This August, the UK government announced a £250 million boosts to set up a new National Artificial Intelligence (AI) Laboratory to tackle some of the more pressing challenges facing the NHS (National Health Service) including heart disease and dementia predictions, cancer screenings, and automation of administrative tasks.
Following which, a YouGov (i.e., a British internet-based market research and data analytics firm) poll commissioned by Sensyne Health was conducted and 1027 medical professionals (i.e., 768 NHS employees and 258 private practitioners) participated in the online survey. In general, healthcare workers are supportive of using anonymized data to develop new tools, as three-quarter of the respondents expressed it could promote quicker diagnoses and render better treatments for patients.
On the other hand, more than half believe insights driven by new technologies could help in reducing the workload of fellow physicians and nurses, so that they can spend more time with patients and financial burden on the NHS could be lowered in the long run. 76% said increased use of data-driven technologies, such as health applications or wearable devices, would enable patients to monitor their symptoms and conditions more effectively.
The lack of trust
In spite so, only 12% of the surveyed healthcare professionals are comfortable with the way multinational tech giants handle patients’ data and carry out respective analyses; while 17% trusted the way multinational tech giants would manage confidential data and privacy with care. In contrast, eight in ten participants think that UK has the domestic capabilities to develop domestic AI solutions and it is not necessary for them to outsource this to other countries or multinational companies.

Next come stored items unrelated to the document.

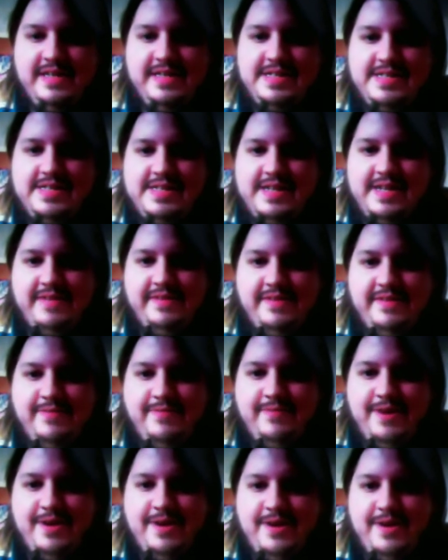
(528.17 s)
We're
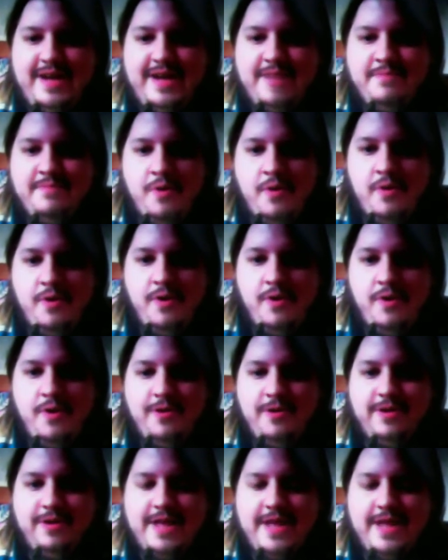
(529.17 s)
getting more and more
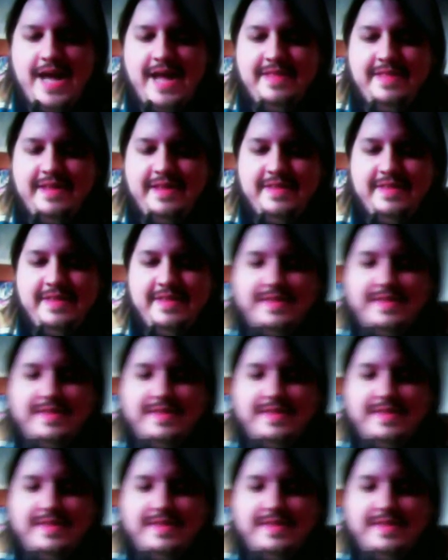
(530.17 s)
glad that they don't have a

At the same time, they also feel that the NHS should receive a legit amount of financial gains from new or subsequent medical discoveries, as 87% agreed that the UK government should ensure the NHS and taxpayers benefit from gains as a result of these data-driven technologies, analyses, and findings.
The survey results might have demonstrated healthcare community in the UK appears to be opened to the idea of using patients’ data for research and advancement and have a good understanding of the benefits that it will bring in terms of planning and delivering care. Nevertheless, the recent Project Nightingale incident, whereby millions of identifiable patient records were leaked in the US via Google cloud, had deeply affected the confidence of healthcare professionals towards the way tech giants are handling sensitive data.
The journey to go digital never stops
Yet, the journey to go digital hardly stops. On 18 December, UK Health Secretary Matt Hancock introduced a new “digital aspirant” program for healthcare professionals to develop their core digital capacities required to provide efficient, safe and high-quality care. He made the announcement in his first key-note speech after the general election on 12 December.
Although no details were revealed on the program and the available funding provided for interested hospitals and individual professionals, Hancock said technology will make UK a “world leader” in life sciences as it will be used “on the frontline and also to advance the most cutting-edge techniques”.